Online Bidding Algorithms for Return-on-Spend Constrained Advertisers
- URL: http://arxiv.org/abs/2208.13713v3
- Date: Mon, 3 Jul 2023 05:20:52 GMT
- Title: Online Bidding Algorithms for Return-on-Spend Constrained Advertisers
- Authors: Zhe Feng, Swati Padmanabhan, Di Wang
- Abstract summary: This work explores efficient online algorithms for a single value-maximizing advertiser under an increasingly popular constraint: Return-on-Spend (RoS)
We contribute a simple online algorithm that achieves near-optimal regret in expectation while always respecting the specified RoS constraint.

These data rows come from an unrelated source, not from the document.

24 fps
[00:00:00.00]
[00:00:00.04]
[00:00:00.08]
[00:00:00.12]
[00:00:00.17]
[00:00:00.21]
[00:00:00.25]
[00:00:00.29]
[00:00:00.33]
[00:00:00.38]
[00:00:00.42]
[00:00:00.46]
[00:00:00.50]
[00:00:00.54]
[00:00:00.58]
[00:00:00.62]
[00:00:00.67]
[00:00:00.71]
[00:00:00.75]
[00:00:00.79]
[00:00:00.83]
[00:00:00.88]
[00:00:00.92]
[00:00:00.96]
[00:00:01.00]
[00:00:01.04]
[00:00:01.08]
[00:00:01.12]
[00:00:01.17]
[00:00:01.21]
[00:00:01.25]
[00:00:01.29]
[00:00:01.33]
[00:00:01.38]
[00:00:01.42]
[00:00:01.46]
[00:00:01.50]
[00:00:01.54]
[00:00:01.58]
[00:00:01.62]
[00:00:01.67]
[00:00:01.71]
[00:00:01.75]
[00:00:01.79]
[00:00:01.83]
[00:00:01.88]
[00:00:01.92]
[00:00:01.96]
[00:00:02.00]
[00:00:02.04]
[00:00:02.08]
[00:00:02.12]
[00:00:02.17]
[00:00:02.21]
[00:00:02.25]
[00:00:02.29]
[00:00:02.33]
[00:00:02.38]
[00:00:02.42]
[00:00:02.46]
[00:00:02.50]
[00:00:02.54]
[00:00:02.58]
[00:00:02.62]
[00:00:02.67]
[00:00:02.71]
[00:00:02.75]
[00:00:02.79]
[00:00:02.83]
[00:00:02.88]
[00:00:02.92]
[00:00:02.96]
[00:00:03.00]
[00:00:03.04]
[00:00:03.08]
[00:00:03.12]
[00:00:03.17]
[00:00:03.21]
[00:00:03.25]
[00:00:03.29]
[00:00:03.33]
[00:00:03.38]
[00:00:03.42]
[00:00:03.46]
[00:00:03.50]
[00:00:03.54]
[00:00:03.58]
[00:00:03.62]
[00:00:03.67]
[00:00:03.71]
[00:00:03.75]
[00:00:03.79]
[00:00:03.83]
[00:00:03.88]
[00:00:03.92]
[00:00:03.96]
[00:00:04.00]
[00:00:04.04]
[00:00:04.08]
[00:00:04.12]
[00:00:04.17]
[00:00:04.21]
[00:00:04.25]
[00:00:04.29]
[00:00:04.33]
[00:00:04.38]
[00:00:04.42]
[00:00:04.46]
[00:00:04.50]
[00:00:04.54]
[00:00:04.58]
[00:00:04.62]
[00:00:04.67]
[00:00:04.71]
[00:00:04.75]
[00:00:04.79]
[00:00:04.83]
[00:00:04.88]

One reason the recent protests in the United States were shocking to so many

- Score: 10.500109788348732
- License: http://creativecommons.org/licenses/by/4.0/
- Abstract: Online advertising has recently grown into a highly competitive and complex
multi-billion-dollar industry, with advertisers bidding for ad slots at large
scales and high frequencies. This has resulted in a growing need for efficient
"auto-bidding" algorithms that determine the bids for incoming queries to
maximize advertisers' targets subject to their specified constraints. This work
explores efficient online algorithms for a single value-maximizing advertiser
under an increasingly popular constraint: Return-on-Spend (RoS). We quantify
efficiency in terms of regret relative to the optimal algorithm, which knows
all queries a priori.
We contribute a simple online algorithm that achieves near-optimal regret in
expectation while always respecting the specified RoS constraint when the input
sequence of queries are i.i.d. samples from some distribution. We also
integrate our results with the previous work of Balseiro, Lu, and Mirrokni
[BLM20] to achieve near-optimal regret while respecting both RoS and fixed
budget constraints.
Our algorithm follows the primal-dual framework and uses online mirror
descent (OMD) for the dual updates. However, we need to use a non-canonical
setup of OMD, and therefore the classic low-regret guarantee of OMD, which is
for the adversarial setting in online learning, no longer holds. Nonetheless,
in our case and more generally where low-regret dynamics are applied in
algorithm design, the gradients encountered by OMD can be far from adversarial
but influenced by our algorithmic choices. We exploit this key insight to show
our OMD setup achieves low regret in the realm of our algorithm.